In terzo luogo, sul piano strategico, Renzi ha finora giocato una partita a tutto campo, proponendosi come un vero riformatore capace di parlare direttamente all’elettorato, senza intermediazioni, e in grado di dominare anche le minoranze riottose del proprio partito. Rischierebbe di perdere la faccia presentandosi all’elettorato con la consueta scusa (come ha più volte fatto Berlusconi) “io avrei voluto fare di più, ma me lo hanno impedito”. Quando ha fatto cadere il governo Letta sapeva ciò che lo attendeva. Oggi pertanto, la strada obbligata è quella di realizzare, almeno in parte, il programma che ha più volte rappresentato agli italiani. E deve al tempo stesso riuscire in qualche modo a portare a casa qualche risultato più concreto in termini di crescita e flessibilità del piano Juncker in Europa. Per inciso, la possibilità di ottenere deroghe effettive dal vincolo del 3 per cento dipende anche – se non soprattutto – dall’abilità di Renzi di portare a termine il processo di riforma interno. È in questo contesto, per esempio, che si inserisce la legge annuale per la concorrenza, più volte annunciata sia dal premier sia dal ministro dello Sviluppo economico, Federica Guidi. Tutti sono pronti a sparargli contro se non porterà a casa dei risultati concreti.

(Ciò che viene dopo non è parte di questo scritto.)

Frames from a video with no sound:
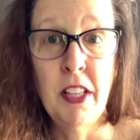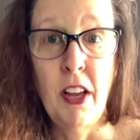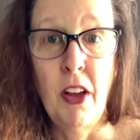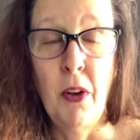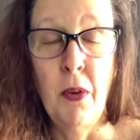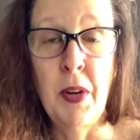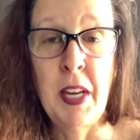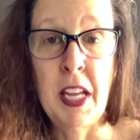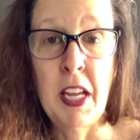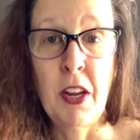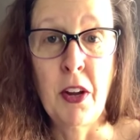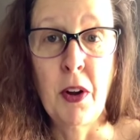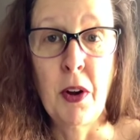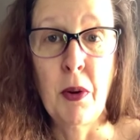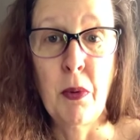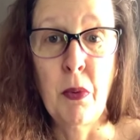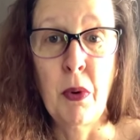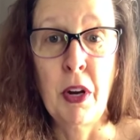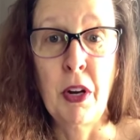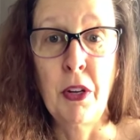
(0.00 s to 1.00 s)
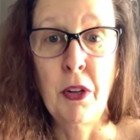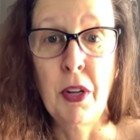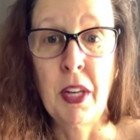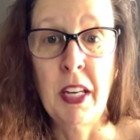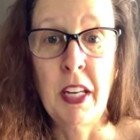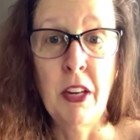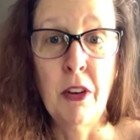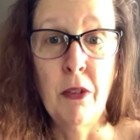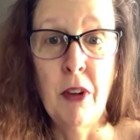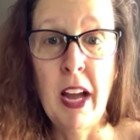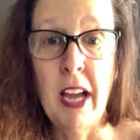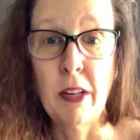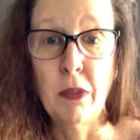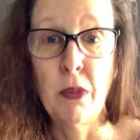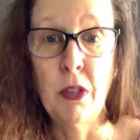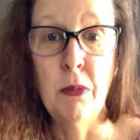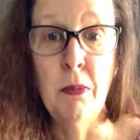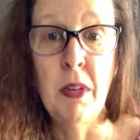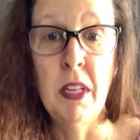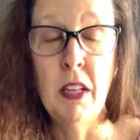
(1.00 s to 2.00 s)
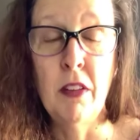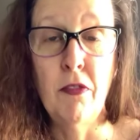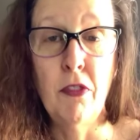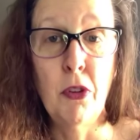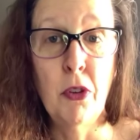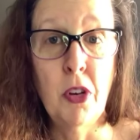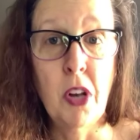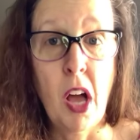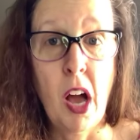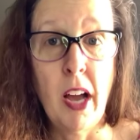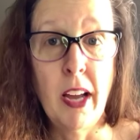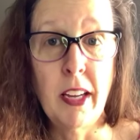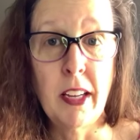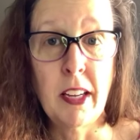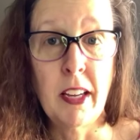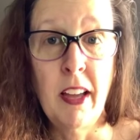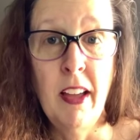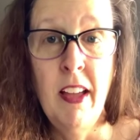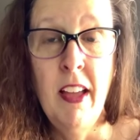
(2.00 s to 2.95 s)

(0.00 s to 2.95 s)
on here where you can interact with me if you'd like.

Se queste considerazioni sono esatte, dobbiamo entrare nell’ordine d’idee che per almeno due se non tre anni dovremo convivere con il governo Renzi. Del resto, per poterlo giudicare seriamente, anziché sulla base di impressioni epidermiche, serve più tempo e serve soprattutto che le riforme impostate facciano la loro strada verso l’approvazione, la bocciatura o lo stravolgimento parlamentare: solo allora si potrà dire cosa effettivamente è stato fatto e cosa no.
Chi gli è ostile si rassegni e cerchi di abbandonare i pregiudizi muovendo piuttosto critiche costruttive per migliorare la qualità degli atti governativi. Chi lo sostiene, cessi di elogiarlo aprioristicamente, per la mera rottura con il passato, e faccia invece pressione per delle riforme più coraggiose e incisive. Chi, come noi, si limita a valutare sul piano tecnico i suoi provvedimenti e l’azione in Europa, non può che spingerlo ad accelerare il passo per realizzare le riforme su cui si misurerà la efficacia dell’azione governativa: prima tra tutte una reale Spending review, accompagnata da una ondata di privatizzazioni e liberalizzazioni.
Il punto di caduta del ragionamento è, in fondo, molto semplice: Renzi è utile al paese, e a Renzi è utile restare a Palazzo Chigi, solo nella misura in cui utilizza il tempo che gli è concesso per portare a termine il lavoro iniziato. Speriamo che il premier capisca che questo è uno dei rari casi in cui il coraggio riformista può far coincidere l’interesse generale con l’interesse politico di un individuo.